- ACTION ITEM
Your task is to repeat the listing exactly.

++++ EXTRACTED RECORDS

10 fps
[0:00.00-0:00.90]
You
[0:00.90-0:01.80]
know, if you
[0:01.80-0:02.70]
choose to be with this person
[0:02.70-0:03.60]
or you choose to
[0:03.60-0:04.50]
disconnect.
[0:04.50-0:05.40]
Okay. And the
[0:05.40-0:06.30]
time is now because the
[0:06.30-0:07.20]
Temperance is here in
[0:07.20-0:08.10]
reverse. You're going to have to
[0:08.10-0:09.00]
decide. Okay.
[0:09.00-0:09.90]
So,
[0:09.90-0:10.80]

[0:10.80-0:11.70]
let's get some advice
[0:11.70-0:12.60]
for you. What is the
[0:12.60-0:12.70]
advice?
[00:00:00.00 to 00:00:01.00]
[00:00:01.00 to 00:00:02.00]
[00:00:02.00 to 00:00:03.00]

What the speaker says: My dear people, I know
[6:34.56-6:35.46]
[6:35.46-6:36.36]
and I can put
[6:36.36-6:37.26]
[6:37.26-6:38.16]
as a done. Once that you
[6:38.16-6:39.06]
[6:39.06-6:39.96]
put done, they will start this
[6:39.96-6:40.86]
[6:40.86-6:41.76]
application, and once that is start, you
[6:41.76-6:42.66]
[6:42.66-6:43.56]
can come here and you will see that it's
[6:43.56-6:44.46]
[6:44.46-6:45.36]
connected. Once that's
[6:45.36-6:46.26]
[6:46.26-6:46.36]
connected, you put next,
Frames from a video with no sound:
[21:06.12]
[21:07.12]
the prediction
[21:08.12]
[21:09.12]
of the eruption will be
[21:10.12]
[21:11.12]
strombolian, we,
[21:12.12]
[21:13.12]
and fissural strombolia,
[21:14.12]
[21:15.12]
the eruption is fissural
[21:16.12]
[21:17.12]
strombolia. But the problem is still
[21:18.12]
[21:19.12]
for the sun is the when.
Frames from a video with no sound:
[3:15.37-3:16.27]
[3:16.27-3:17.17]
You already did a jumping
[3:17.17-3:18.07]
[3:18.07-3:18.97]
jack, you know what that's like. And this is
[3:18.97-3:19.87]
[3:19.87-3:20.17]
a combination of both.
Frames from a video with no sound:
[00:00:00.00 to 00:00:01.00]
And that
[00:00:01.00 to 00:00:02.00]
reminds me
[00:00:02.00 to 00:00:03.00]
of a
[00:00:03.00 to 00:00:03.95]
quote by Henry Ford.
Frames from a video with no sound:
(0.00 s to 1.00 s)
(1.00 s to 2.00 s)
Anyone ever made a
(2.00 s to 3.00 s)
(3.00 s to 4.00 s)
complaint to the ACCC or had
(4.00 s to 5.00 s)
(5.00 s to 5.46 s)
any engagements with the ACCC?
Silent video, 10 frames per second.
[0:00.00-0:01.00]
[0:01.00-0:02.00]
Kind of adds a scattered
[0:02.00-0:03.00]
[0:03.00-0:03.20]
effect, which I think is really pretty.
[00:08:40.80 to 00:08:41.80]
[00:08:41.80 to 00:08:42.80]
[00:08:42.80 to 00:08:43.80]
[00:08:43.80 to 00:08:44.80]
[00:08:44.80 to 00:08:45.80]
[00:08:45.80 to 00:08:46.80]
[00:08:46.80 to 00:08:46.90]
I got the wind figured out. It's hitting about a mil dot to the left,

++++++++

- TASK OUTPUT
10 fps
[0:00.00-0:00.90]
You
[0:00.90-0:01.80]
know, if you
[0:01.80-0:02.70]
choose to be with this person
[0:02.70-0:03.60]
or you choose to
[0:03.60-0:04.50]
disconnect.
[0:04.50-0:05.40]
Okay. And the
[0:05.40-0:06.30]
time is now because the
[0:06.30-0:07.20]
Temperance is here in
[0:07.20-0:08.10]
reverse. You're going to have to
[0:08.10-0:09.00]
decide. Okay.
[0:09.00-0:09.90]
So,
[0:09.90-0:10.80]

[0:10.80-0:11.70]
let's get some advice
[0:11.70-0:12.60]
for you. What is the
[0:12.60-0:12.70]
advice?
[00:00:00.00 to 00:00:01.00]
[00:00:01.00 to 00:00:02.00]
[00:00:02.00 to 00:00:03.00]

What the speaker says: My dear people, I know
[6:34.56-6:35.46]
[6:35.46-6:36.36]
and I can put
[6:36.36-6:37.26]
[6:37.26-6:38.16]
as a done. Once that you
[6:38.16-6:39.06]
[6:39.06-6:39.96]
put done, they will start this
[6:39.96-6:40.86]
[6:40.86-6:41.76]
application, and once that is start, you
[6:41.76-6:42.66]
[6:42.66-6:43.56]
can come here and you will see that it's
[6:43.56-6:44.46]
[6:44.46-6:45.36]
connected. Once that's
[6:45.36-6:46.26]
[6:46.26-6:46.36]
connected, you put next,
Frames from a video with no sound:
[21:06.12]
[21:07.12]
the prediction
[21:08.12]
[21:09.12]
of the eruption will be
[21:10.12]
[21:11.12]
strombolian, we,
[21:12.12]
[21:13.12]
and fissural strombolia,
[21:14.12]
[21:15.12]
the eruption is fissural
[21:16.12]
[21:17.12]
strombolia. But the problem is still
[21:18.12]
[21:19.12]
for the sun is the when.
Frames from a video with no sound:
[3:15.37-3:16.27]
[3:16.27-3:17.17]
You already did a jumping
[3:17.17-3:18.07]
[3:18.07-3:18.97]
jack, you know what that's like. And this is
[3:18.97-3:19.87]
[3:19.87-3:20.17]
a combination of both.
Frames from a video with no sound:
[00:00:00.00 to 00:00:01.00]
And that
[00:00:01.00 to 00:00:02.00]
reminds me
[00:00:02.00 to 00:00:03.00]
of a
[00:00:03.00 to 00:00:03.95]
quote by Henry Ford.
Frames from a video with no sound:
(0.00 s to 1.00 s)
(1.00 s to 2.00 s)
Anyone ever made a
(2.00 s to 3.00 s)
(3.00 s to 4.00 s)
complaint to the ACCC or had
(4.00 s to 5.00 s)
(5.00 s to 5.46 s)
any engagements with the ACCC?
Silent video, 10 frames per second.
[0:00.00-0:01.00]
[0:01.00-0:02.00]
Kind of adds a scattered
[0:02.00-0:03.00]
[0:03.00-0:03.20]
effect, which I think is really pretty.
[00:08:40.80 to 00:08:41.80]
[00:08:41.80 to 00:08:42.80]
[00:08:42.80 to 00:08:43.80]
[00:08:43.80 to 00:08:44.80]
[00:08:44.80 to 00:08:45.80]
[00:08:45.80 to 00:08:46.80]
[00:08:46.80 to 00:08:46.90]
I got the wind figured out. It's hitting about a mil dot to the left,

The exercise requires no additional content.